# **U.S Medical Insurance Cost**

## <u>Part 1: Data Reading and Preparation</u>

The `csv` module is imported to read raw data from the `insurance.csv` file using `csv.DictReader()` method. Initially all data are in string format. Therefore, the processed data is added to the `dataset` list by typecasting the variables in the following manner:

<center>

|<center>Variable</center> | <center>Data Type</center> | <center>Variable Type</center> |
|-|-|-|
| `age` | int | Scale |
| `sex` | bool (0 for 'male' and 1 for 'female') | Nominal |
| `bmi` | float | Ratio |
| `children` | int | Ordinal |
| `smoker` | bool (0 for 'no' and 1 for 'yes') | Nominal |
| `region` | int (1 for 'northeast', 2 for 'northwest' , <br>3 for 'southeast', 4 for 'southwest') | Nominal |
| `charges` | float | Ratio |

</center>

Identified the regions uniquely by first separating the `region` column in the `insurance.csv` to `regions.txt` file.

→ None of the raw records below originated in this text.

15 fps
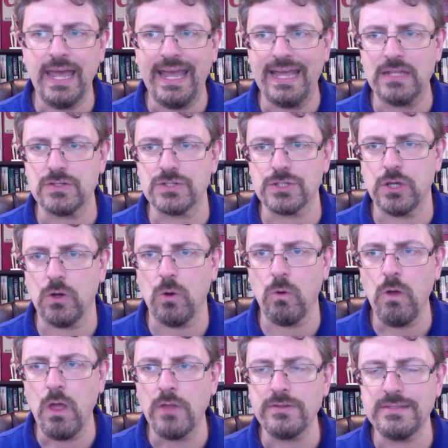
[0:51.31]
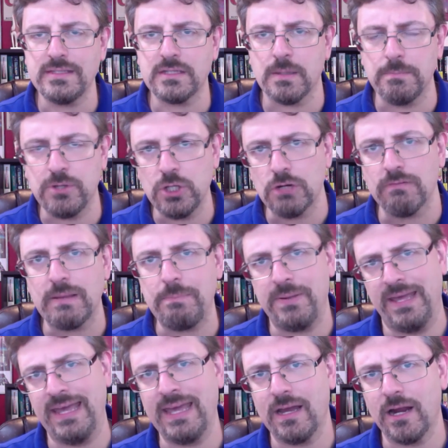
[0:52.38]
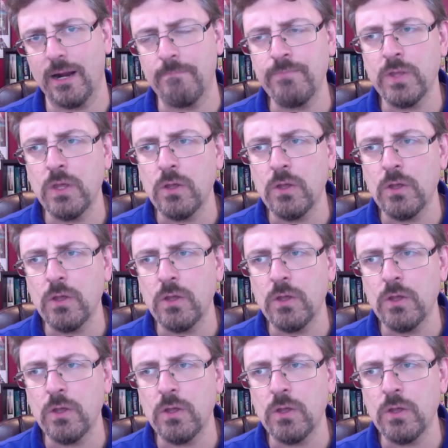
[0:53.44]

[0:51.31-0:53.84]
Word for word: And so computer repairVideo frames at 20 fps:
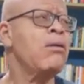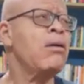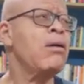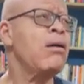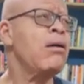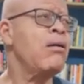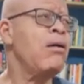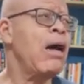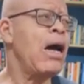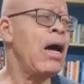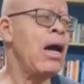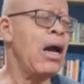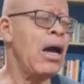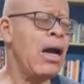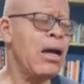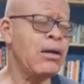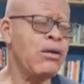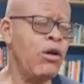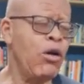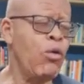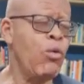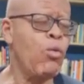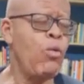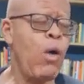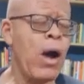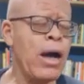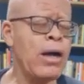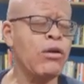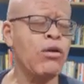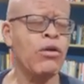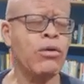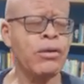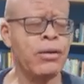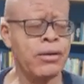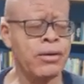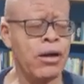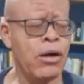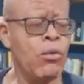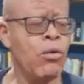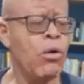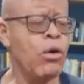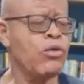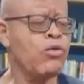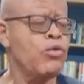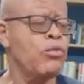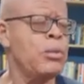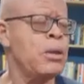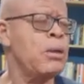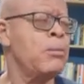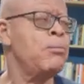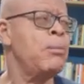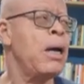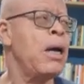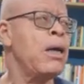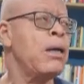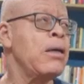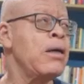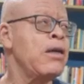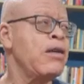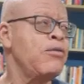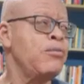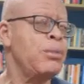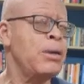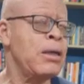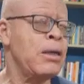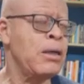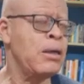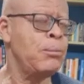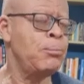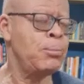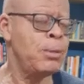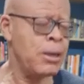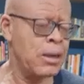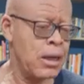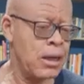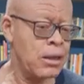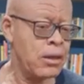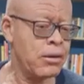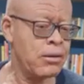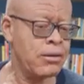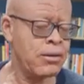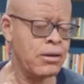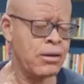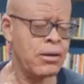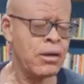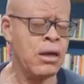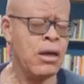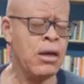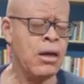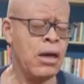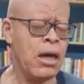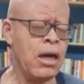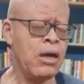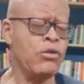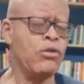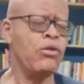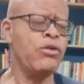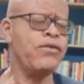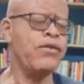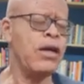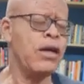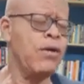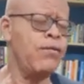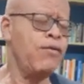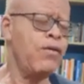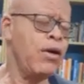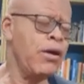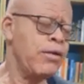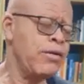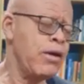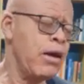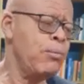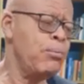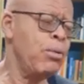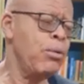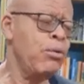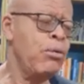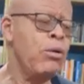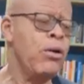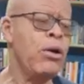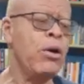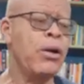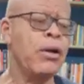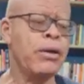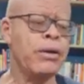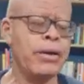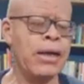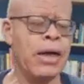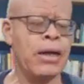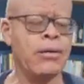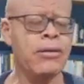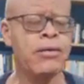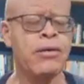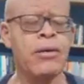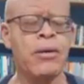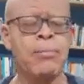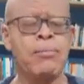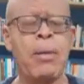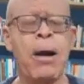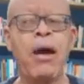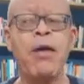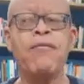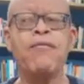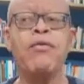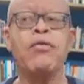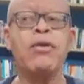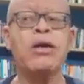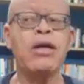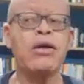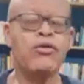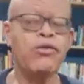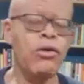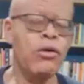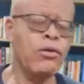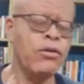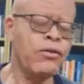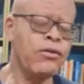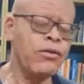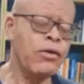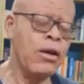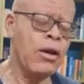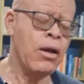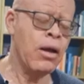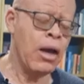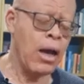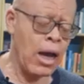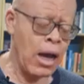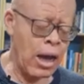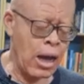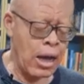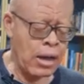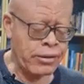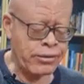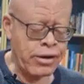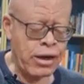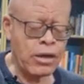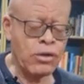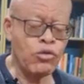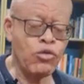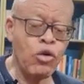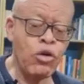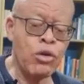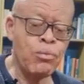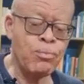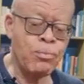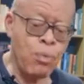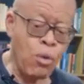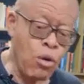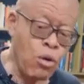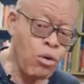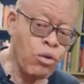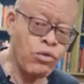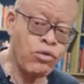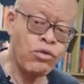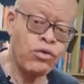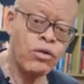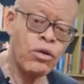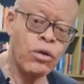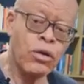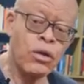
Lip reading: I don't quite understand what you mean by is being imperialistic. Are you saying, for example, that powerful nations are trying to impose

Then the following command was executed in terminal to get the unique names of the regions:
```
sort regions.txt | uniq
```
This command gave the unique names of the regions based on which the numeric codes were provided.

In [20]:
import csv

dataset = []  # dict to store the raw contents

with open("insurance.csv", "r") as file:
    for row in csv.DictReader(file):
        data = {}
        for header, value in row.items():
            if header == "age":
                data[header] = int(value)
            elif header == "sex":
                data[header] = 0 if value == "male" else 1
            elif header == "bmi":
                data[header] = float(value)
            elif header == "children":
                data[header] = int(value)
            elif header == "smoker":
                data[header] = 0 if value == "no" else 1
            elif header == "region":
                if value == "northeast":
                    data[header] = 1
                elif value == "northwest":
                    data[header] = 2
                elif value == "southeast":
                    data[header] = 3
                elif value == "southwest":
                    data[header] = 4
            elif header == "charges":
                data[header] = float(value)
        dataset.append(data)

print("Dataset contains", len(dataset), "samples")

Dataset contains 1338 samples


## <u>Part 2: Summary Statistics</u>

Data from `dataset` list is further distributed into four individual lists name `age`, `bmi`, `children`, and `charges` so that summary statistics can be obtained from it.

### 1. Separating the ordinal, scale, and ratio variables

Each data row in the dataset is iterated and the specific data are appended to respective lists

In [21]:
age = []
sex = []
bmi = []
children = []
smoker = []
region = []
charges = []

for data in dataset:

    age.append(data["age"])
    sex.append(data["sex"])
    bmi.append(data["bmi"])
    children.append(data["children"])
    smoker.append(data["smoker"])
    region.append(data["region"])
    charges.append(data["charges"])

### 2. Frequency Distribution

Frequency distribution to understand the followings:

1. How many people belong to certain age groups?
2. How many people belong to groups of certain number of children?
3. How many male and female are there?
4. How many smoker and non-smoker are there?
5. What is the regional distribution of people?

The following frequency distributions are performed for to get a hold of the dataset

*Grouped frequency distribution*
- age
- children

*Ungrouped frequency distribution*
- sex
- smoker
- region

#### **2.1 Grouped frequency distribution**

The class interval for grouped frequency is calculated as:

$${Class~Interval} = \frac{Upper~Bound-Lower~Bound}{Number~of~Classes}$$

Where 'Upper Bound' is the highest number in the range and 'lower bound' is the least.

The following code block has the frequency distribution of *age*

In [22]:
# Import for showing frequency distribution in a table
from IPython.display import display, Markdown

# Frequency distribution of age

output_text = "<center>\n\n<u>Frequency Distribution of Age</u>\n| <center>Age</center> | <center>Frequency</center> | <center>% of Respondents</center> |\n|-|-|-|\n"

highest_age, lowest_age = max(age), min(age)

print("Highest age is {} and lowest age is {}".format(highest_age, lowest_age))

# Since the upper bound is 64 and lower bound is 18, number of classes should be 10
num_classes = 10
class_interval = round((highest_age-lowest_age)/num_classes)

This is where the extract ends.